Cc: linux-nfs@vger.kernel.org, linux-fsdevel@vger.kernel.org
Subject: [PATCH v4 08/16] nfsd: add a new struct file caching facility to
	nfsd
Date: Fri, 11 Sep 2015 06:54:34 -0400
Message-Id: <1441968882-7851-9-git-send-email-jeff.layton@primarydata.com>
X-Mailer: git-send-email 2.4.3
In-Reply-To: <1441968882-7851-1-git-send-email-jeff.layton@primarydata.com>
References: <1441968882-7851-1-git-send-email-jeff.layton@primarydata.com>
Sender: linux-nfs-owner@vger.kernel.org
Precedence: bulk
List-ID: <linux-nfs.vger.kernel.org>
X-Mailing-List: linux-nfs@vger.kernel.org
X-Spam-Status: No, score=-6.9 required=5.0 tests=BAYES_00, RCVD_IN_DNSWL_HI,
	T_RP_MATCHES_RCVD,
	UNPARSEABLE_RELAY autolearn=unavailable version=3.3.1
X-Spam-Checker-Version: SpamAssassin 3.3.1 (2010-03-16) on mail.kernel.org
X-Virus-Scanned: ClamAV using ClamSMTP

Currently, NFSv2/3 reads and writes have to open a file, do the read or
write and then close it again for each RPC. This is highly inefficient,
especially when the underlying filesystem has a relatively slow open
routine.

This patch adds a new open file cache to knfsd. Rather than doing an
open for each RPC, the read/write handlers can call into this cache to
see if there is one already there for the correct filehandle and
NFS_MAY_READ/WRITE flags.

If there isn't an entry, then we create a new one and attempt to
perform the open. If there is, then we wait until the entry is fully
instantiated and return it if it is at the end of the wait. If it's
not, then we attempt to take over construction.

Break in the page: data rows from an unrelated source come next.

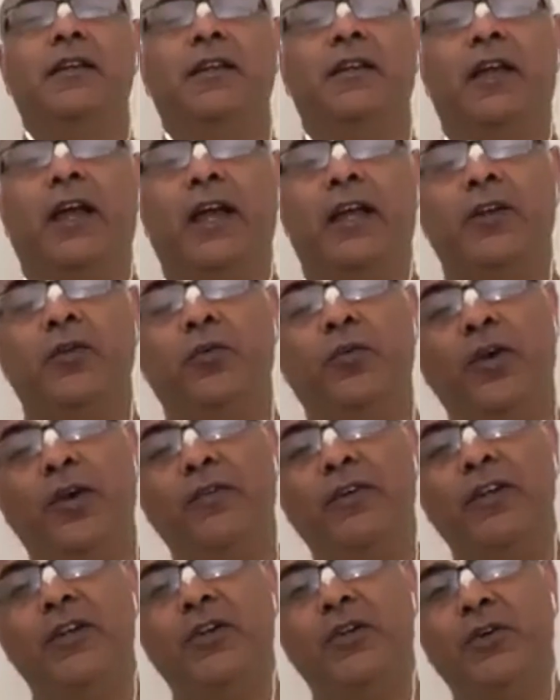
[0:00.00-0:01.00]
And
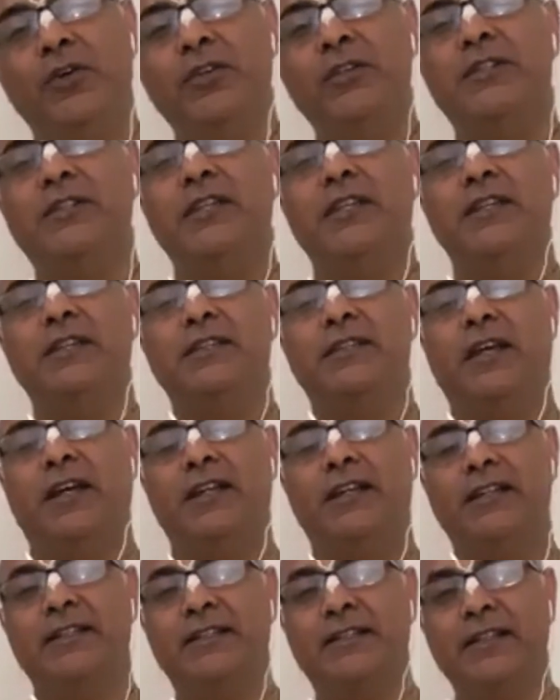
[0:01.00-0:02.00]
whoever knows this,
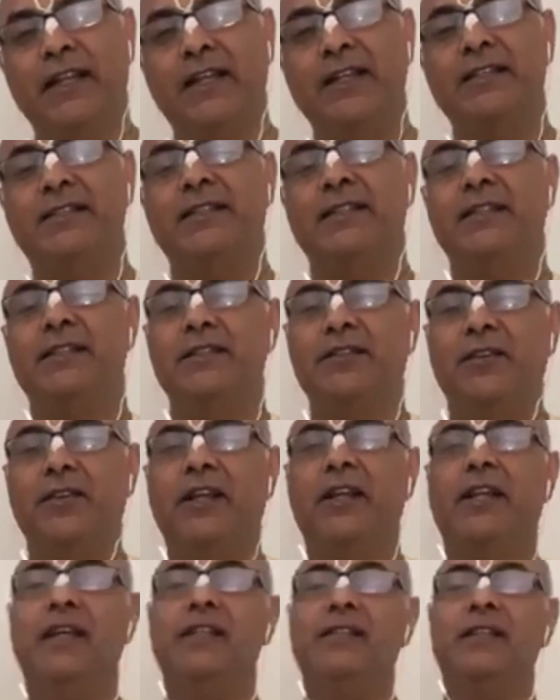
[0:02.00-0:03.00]
understands this,
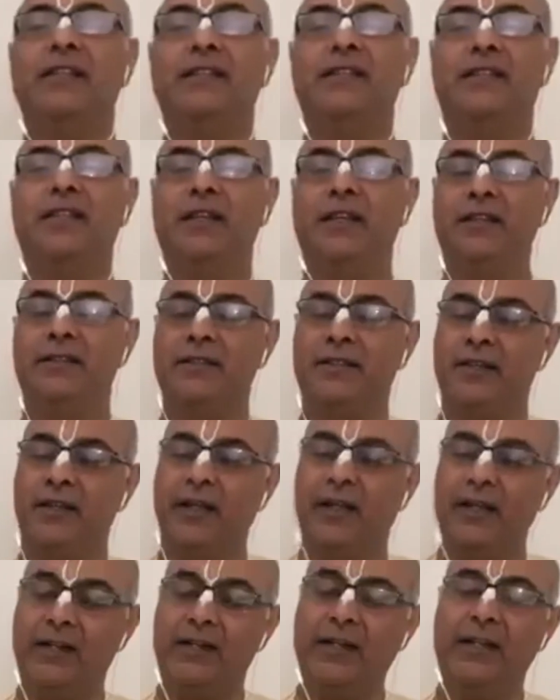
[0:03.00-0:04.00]
realizes this,
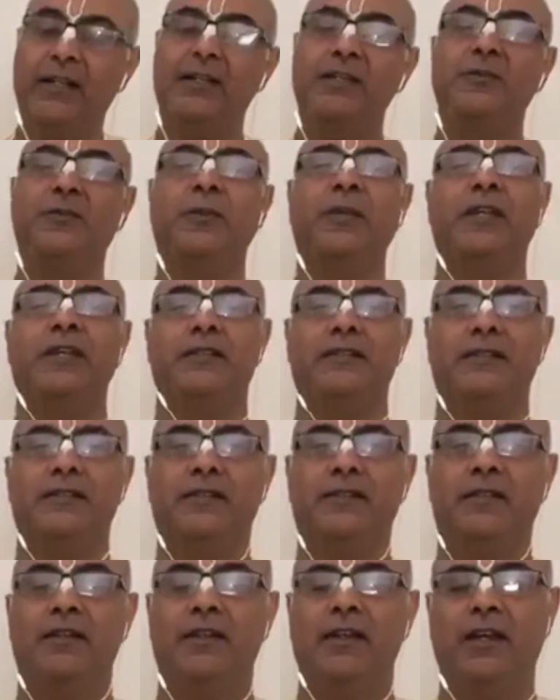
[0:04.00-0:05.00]
attains
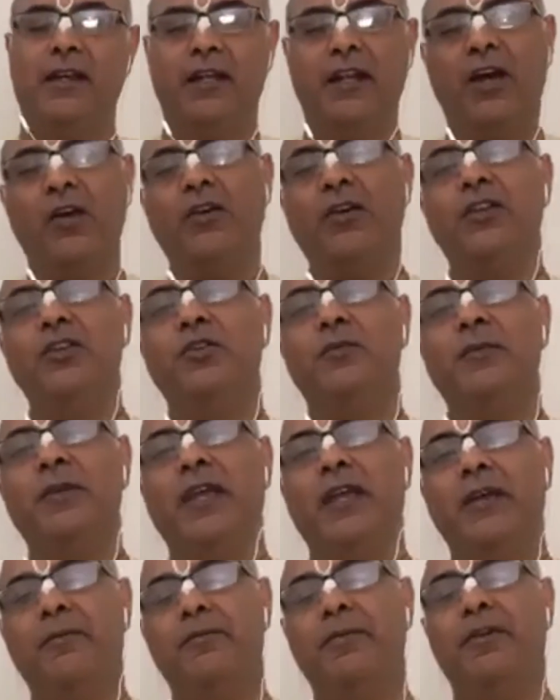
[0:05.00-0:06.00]
peace. And how can you be
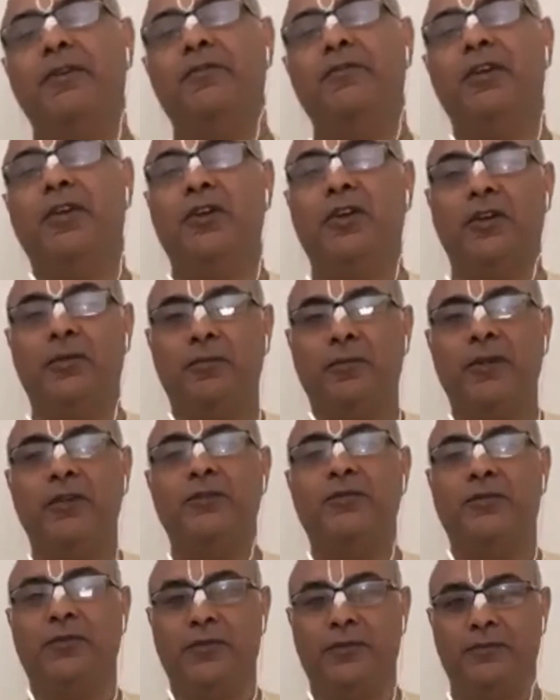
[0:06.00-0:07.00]
happy if you are not
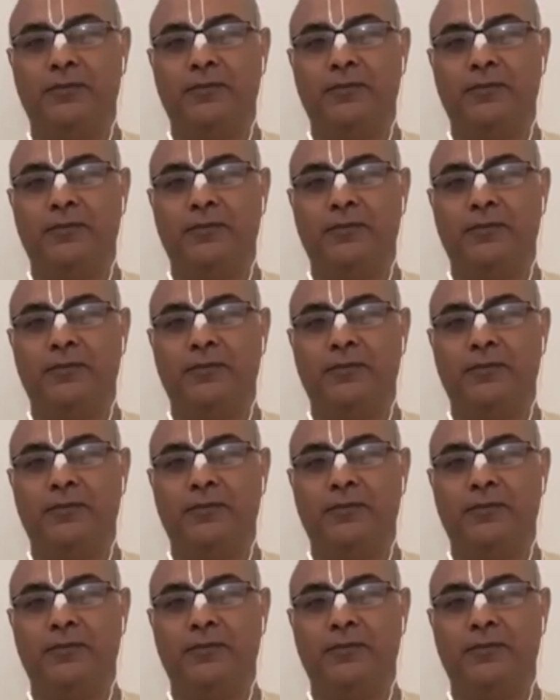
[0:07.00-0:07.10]
peaceful?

Since the main goal is to speed up NFSv2/3 I/O, we don't want to
close these files on last put of these objects. We need to keep them
around for a little while since we never know when the next READ/WRITE
will come in.

Note that this patch just adds the infrastructure to allow the caching
of open files. Later patches will actually make nfsd use it.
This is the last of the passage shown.